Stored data
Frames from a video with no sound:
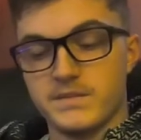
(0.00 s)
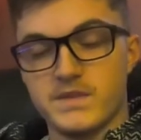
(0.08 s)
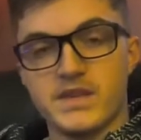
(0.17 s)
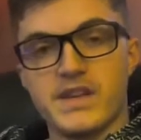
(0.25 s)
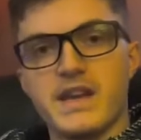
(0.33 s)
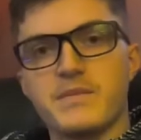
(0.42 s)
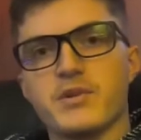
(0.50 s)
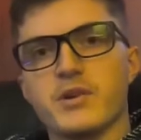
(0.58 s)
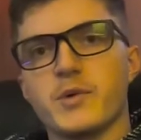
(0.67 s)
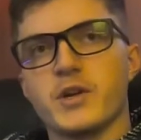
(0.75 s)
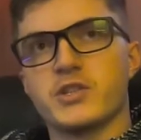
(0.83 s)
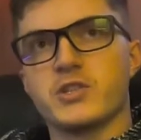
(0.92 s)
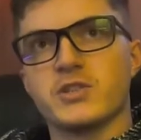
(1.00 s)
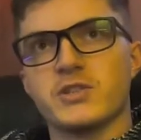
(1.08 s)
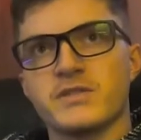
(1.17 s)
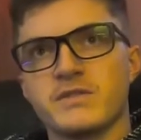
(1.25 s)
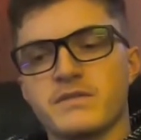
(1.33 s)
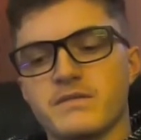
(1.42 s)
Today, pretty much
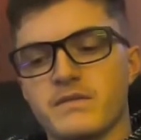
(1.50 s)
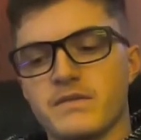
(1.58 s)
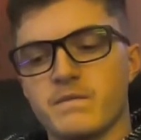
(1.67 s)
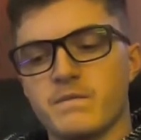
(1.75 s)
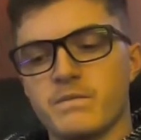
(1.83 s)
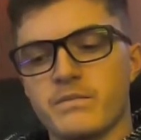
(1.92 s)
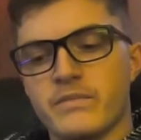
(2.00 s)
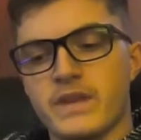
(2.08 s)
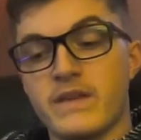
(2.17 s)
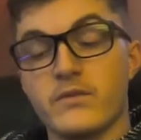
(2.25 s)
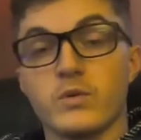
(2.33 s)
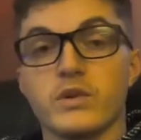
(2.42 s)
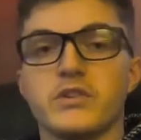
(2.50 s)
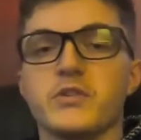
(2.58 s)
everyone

...

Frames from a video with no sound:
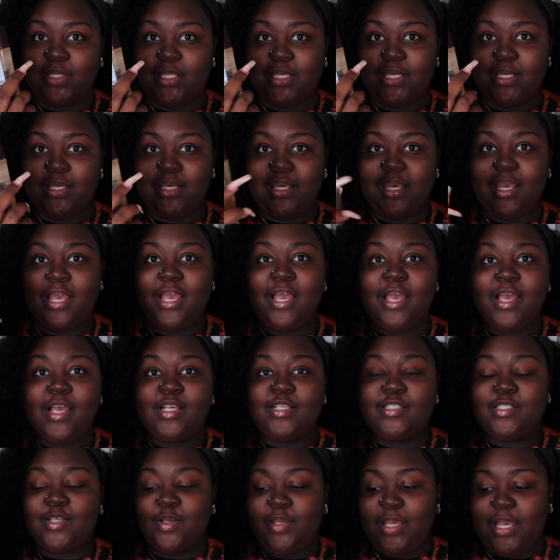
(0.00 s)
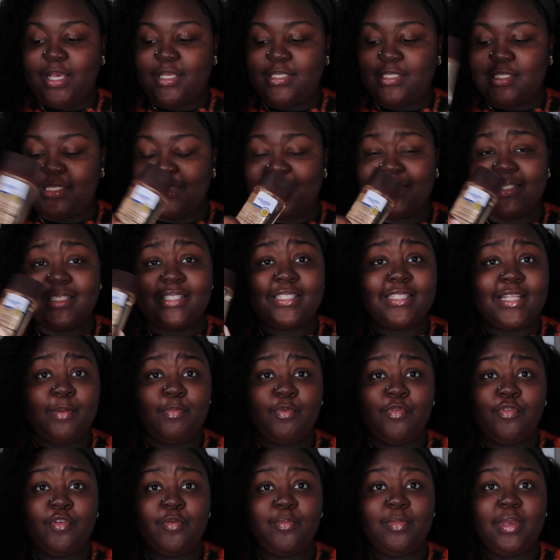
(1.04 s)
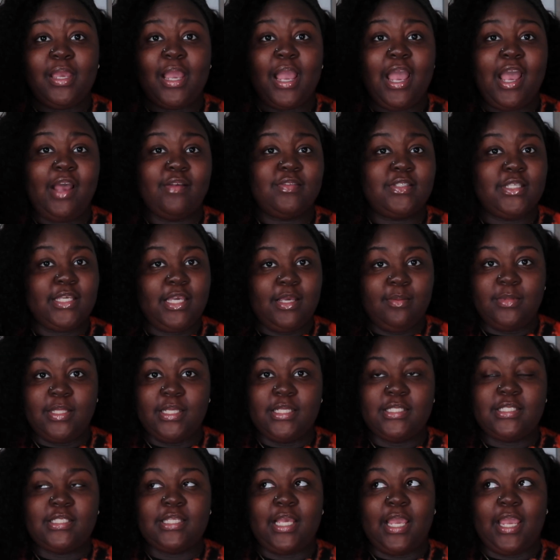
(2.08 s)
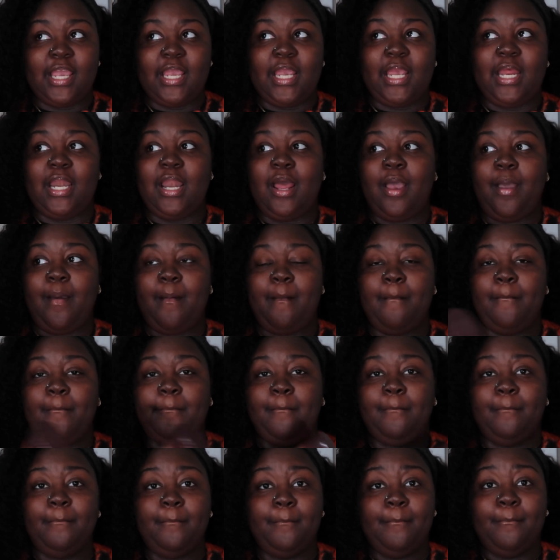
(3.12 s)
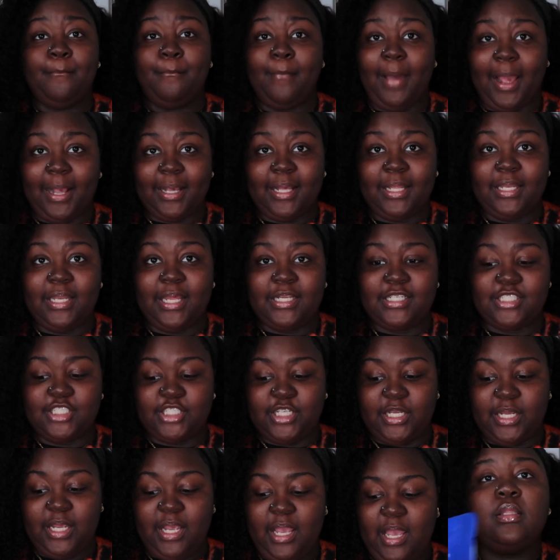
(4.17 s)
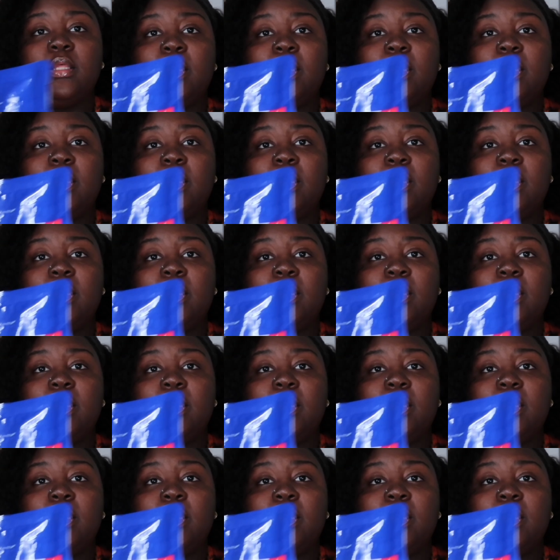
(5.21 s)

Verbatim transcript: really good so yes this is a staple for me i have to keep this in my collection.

--

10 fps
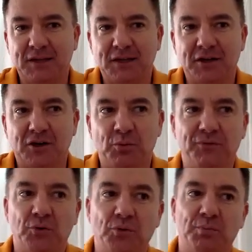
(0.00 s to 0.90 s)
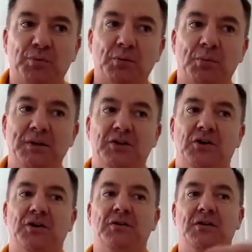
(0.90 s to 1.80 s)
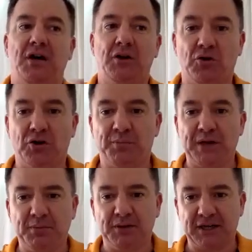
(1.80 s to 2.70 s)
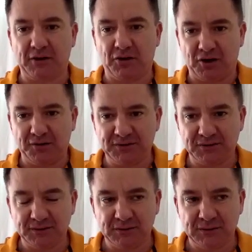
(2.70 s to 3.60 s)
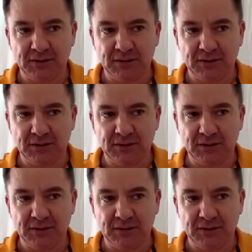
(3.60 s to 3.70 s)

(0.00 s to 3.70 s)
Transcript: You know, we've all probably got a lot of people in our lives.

- **WHAT THE EXERCISE ASKS**
After locating "(2.70 s to 3.60 s)" and "Transcript: You know, we've" in the records above, return exactly the line holding each one and every line between them; leave out the pictures.

- **YOUR RESPONSE**
(2.70 s to 3.60 s)
(3.60 s to 3.70 s)

(0.00 s to 3.70 s)
Transcript: You know, we've all probably got a lot of people in our lives.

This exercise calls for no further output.